Although in previous years the grants specified areas in those communities, this year’s program says any location in Maryland is eligible for a grant.
Erin Harty is in the minority of multifamily residents. Although her Baltimore City rowhouse requires her to park on the street, the city’s Level 2 chargers at a nearby park gave her the confidence to purchase an EV.
“It’s six blocks from my house. The park is where I walk my dog anyway,” she said.
Her routine usually looks like this: She drives to the park with her dogs in the afternoon and plugs in her car. From there, she walks her dogs around the park and then back home, leaving the car until the next morning.
Doing this a few times a week is enough for her to frequently commute between Baltimore and Northern Virginia, where she rides horses.
“What Baltimore has done is perfect,” Harty said. “In my case, they just put the chargers on a street that’s a little too busy for parking overnight.”
A ‘shaky’ goal
When asked about the state’s goal of having 1.1 million drivers in EVs by 2030, Lovaas said, “It’s fair to say that goal is shaky.”
He pointed to President Donald Trump’s administration’s blows to environmental regulation as the main culprit. In February, the Environmental Protective Agency rescinded vehicle emissions standards.
Last summer’s One Big Beautiful Bill sped up the termination of multiple clean energy tax credits, including up to $7,500 taxpayers could get from purchasing electric vehicles. By June 30, the credit for alternative refueling property, including EV chargers, is set set to expire.
Months before Congress passed that bill, Maryland Gov. Wes Moore issued an executive order that gave the Department of the Environment the power to delay penalties against manufacturers who fail to meet 2027 and 2028 EV sale goals of 43% and 51%, respectively. The act cites tariffs and reduced federal funding to the National Electric Vehicle Infrastructure program as chief causes.
In 2025, the Maryland Department of Agriculture Weights and Measures program announced a registration process for EV chargers involved in commercial transactions. The state hopes to ensure the accuracy of electrical meters in charging ports just as it does with gas pumps..
The registration fee was set at $150 per port, with the fee revenue going to purchasing metering equipment and staffing.
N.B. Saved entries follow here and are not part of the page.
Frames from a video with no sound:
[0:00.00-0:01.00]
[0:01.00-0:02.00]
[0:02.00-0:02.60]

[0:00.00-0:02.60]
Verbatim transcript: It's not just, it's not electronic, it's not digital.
There are exceptions for chargers installed before 2023 and “private use chargers,” which must have a means to prevent public access digitally or physically.
However, the department has since pushed the registration deadline from January to July to allow time for more dialogue between itself, the EV industry and consumers.
And an emergency action requested by the Department of Agriculture would change the fee to $75 starting May 15 and expiring on Nov. 10. With an average of three ports per station in Maryland, owners could see $225 in fees per year if the emergency action is approved by the Joint Committee on Administrative, Executive and Legislative Review.
While large EV networks such as Tesla or ChargePoint can likely take the hit, smaller companies like Borkowski’s face more difficulty.
“Right now we’re still in early adoption. We don’t have clients. We don’t even have EVs to actually generate revenue to break even,” Borkowski said. “Do I scale back and let the residents suffer, meaning they’re going to be fighting for the little chargers I’m going to install?”
But for Parsons, what really matters is for the state to continue expanding its charging network so that EV drivers can get from point A to point B.
“The point is that we just need more chargers, not less opportunity,” she said. “So anything that drives the process backwards is a bad thing.”